Exodus #2. chapter #4.
"Take the money and run"!

Come to think of it---Robert Moses thought so much of himself---he actually though he was Moses.

Anonymous said...

RU kidding?

Practically every Queens director or official is in the developer advocacy business.

Where do you think that politicians get their campaign donations from?

This is a borough of bandits who get elected then re-elected through voter stupidity!

Anonymous said...

If the Metropolitan Museum of Art was asked to pimp a particular developer's project....their esteemed director would kick the bum that asked them to do so out the door onto 5th Avenue!

But, here in Queens, Finklepearl is a most accommodating bobble head.

"Do you want me to first pull down my pants or pull up my shirt before you bugger me with your request. I guess I can't deny you because you'd cut the Queens Museum's funding".

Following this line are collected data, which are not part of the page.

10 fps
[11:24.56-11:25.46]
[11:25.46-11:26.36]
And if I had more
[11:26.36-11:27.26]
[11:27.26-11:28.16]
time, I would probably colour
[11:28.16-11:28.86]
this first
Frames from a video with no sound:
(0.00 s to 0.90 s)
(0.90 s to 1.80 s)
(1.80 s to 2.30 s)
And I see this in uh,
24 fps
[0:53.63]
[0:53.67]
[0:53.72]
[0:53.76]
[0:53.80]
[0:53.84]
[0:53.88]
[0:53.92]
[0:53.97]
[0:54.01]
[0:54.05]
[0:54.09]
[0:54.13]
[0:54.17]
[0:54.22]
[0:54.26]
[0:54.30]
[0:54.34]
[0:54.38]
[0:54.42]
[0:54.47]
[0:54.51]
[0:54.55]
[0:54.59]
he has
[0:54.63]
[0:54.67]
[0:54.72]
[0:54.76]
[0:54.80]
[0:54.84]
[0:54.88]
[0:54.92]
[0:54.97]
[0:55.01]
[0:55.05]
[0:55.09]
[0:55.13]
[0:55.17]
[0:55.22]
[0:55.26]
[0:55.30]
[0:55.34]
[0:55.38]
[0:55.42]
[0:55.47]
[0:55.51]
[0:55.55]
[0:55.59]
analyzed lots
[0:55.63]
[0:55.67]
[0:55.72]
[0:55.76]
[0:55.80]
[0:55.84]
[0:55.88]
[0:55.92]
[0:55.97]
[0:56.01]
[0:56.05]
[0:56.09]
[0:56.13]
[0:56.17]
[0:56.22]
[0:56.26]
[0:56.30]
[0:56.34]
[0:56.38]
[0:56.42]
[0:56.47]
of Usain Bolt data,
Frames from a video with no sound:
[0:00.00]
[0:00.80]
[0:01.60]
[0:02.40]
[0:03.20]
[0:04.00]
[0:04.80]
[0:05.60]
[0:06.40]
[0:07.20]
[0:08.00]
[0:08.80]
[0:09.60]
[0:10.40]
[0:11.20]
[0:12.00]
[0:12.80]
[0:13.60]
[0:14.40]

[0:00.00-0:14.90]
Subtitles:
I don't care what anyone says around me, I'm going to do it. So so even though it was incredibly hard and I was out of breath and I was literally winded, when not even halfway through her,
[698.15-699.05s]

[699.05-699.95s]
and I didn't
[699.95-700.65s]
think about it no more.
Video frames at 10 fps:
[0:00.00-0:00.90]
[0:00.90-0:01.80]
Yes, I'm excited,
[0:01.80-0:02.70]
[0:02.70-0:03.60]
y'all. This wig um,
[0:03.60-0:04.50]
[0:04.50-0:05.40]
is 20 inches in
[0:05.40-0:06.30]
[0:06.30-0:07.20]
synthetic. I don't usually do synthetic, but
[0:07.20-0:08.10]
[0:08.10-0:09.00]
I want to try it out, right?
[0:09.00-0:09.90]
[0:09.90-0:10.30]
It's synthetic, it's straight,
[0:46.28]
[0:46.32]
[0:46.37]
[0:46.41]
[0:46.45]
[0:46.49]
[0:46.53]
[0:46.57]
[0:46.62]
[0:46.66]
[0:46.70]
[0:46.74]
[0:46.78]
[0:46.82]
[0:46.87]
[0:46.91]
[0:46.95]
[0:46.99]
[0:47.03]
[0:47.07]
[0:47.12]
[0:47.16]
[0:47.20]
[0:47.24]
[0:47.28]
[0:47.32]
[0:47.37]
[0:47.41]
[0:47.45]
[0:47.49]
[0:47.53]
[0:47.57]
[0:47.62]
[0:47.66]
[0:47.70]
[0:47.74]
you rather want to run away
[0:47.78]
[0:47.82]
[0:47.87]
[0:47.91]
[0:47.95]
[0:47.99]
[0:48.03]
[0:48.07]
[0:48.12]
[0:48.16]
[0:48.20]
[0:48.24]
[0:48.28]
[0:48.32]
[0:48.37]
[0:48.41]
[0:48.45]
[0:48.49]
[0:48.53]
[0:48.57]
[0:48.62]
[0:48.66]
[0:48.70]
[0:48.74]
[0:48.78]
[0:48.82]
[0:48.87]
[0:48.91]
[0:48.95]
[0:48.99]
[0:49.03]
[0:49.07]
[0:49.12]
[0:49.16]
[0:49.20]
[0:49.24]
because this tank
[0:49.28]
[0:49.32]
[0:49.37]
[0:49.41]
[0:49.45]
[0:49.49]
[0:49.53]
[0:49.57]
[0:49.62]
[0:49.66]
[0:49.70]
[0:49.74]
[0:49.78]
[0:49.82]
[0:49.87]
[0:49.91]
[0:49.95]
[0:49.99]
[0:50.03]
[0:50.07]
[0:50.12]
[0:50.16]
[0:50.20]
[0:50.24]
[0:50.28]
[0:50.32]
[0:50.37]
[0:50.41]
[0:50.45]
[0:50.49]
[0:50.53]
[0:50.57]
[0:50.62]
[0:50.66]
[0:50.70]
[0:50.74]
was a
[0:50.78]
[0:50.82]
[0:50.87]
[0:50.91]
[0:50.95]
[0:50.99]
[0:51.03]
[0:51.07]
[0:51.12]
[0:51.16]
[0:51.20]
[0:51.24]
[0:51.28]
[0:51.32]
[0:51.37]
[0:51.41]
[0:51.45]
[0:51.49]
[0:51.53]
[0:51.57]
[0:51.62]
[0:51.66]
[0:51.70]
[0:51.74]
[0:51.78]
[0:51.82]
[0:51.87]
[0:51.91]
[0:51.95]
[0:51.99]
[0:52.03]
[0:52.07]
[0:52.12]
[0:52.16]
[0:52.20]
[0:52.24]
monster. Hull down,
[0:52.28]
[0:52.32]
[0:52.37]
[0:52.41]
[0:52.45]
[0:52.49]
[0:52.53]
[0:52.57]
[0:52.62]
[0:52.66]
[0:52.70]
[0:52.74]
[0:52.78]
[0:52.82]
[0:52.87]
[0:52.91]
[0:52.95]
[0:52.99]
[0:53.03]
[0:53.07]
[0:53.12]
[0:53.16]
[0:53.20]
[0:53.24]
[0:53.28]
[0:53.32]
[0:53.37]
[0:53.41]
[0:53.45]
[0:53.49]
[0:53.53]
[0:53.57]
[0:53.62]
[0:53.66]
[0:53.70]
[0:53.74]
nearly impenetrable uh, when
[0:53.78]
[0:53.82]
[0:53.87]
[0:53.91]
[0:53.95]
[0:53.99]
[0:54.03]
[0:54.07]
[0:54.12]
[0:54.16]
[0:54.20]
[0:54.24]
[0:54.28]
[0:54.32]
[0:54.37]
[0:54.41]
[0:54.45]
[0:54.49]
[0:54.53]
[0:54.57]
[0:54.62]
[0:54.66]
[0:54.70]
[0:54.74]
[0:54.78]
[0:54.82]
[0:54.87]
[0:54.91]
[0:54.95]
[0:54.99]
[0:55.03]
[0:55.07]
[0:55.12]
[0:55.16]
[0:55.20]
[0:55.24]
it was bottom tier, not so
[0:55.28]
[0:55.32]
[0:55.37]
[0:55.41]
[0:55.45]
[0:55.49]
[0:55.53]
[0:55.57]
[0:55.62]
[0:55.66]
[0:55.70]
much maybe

Hence....coercion which originates from boro hall....doth make cowards of them all!

Anonymous said...

The local weaklies will spin this story in a positive way. Therefore, the dumbing down of Queensites continues (as if they needed help).

Anonymous said...

To save the New York City Panorama, we had to destroy the New York City Panorama.

trylon error said...

You think that model thing is crazy, look what Finkelpearl's up to now. This weekend he's celebrating the people that work in the various businesses in the iron triangle with a series of tours of the mechanics shops, a screening of the movie Chop Shop, food from the spice factory, a soccer match between various repair shop teams, and an art show of all the statues the guys in there make out of muffler parts. It seems like one minute he's offering people a chance to see what a silicon valley development in Willets Point would be like, and the next he's reminding people of the vibrancy of the lives that exist in Willets Point right now. That sounds almost like he's not taking any side on the development of the triangle.

Anonymous said...

So i went to the museum to check out this model and it wasn't on view. Appearently it was only placed on the panorama for the photo op. Phew. Maybe Finkelpearl isn't as crazy as any of the anonymous posters here think he is.

Queens Crapper said...

Was there for a weekend and Finkelpearl think this is a good use of the panorama:

But Hsu is not giving up, saying Friday there are other suitable locations in Queens, including Astoria, Flushing and the Sunnyside railyards. To promote his plan, the 27-year-old convinced the QMA to allow a model of a proposed tech campus to be put on the Panorama for the weekend.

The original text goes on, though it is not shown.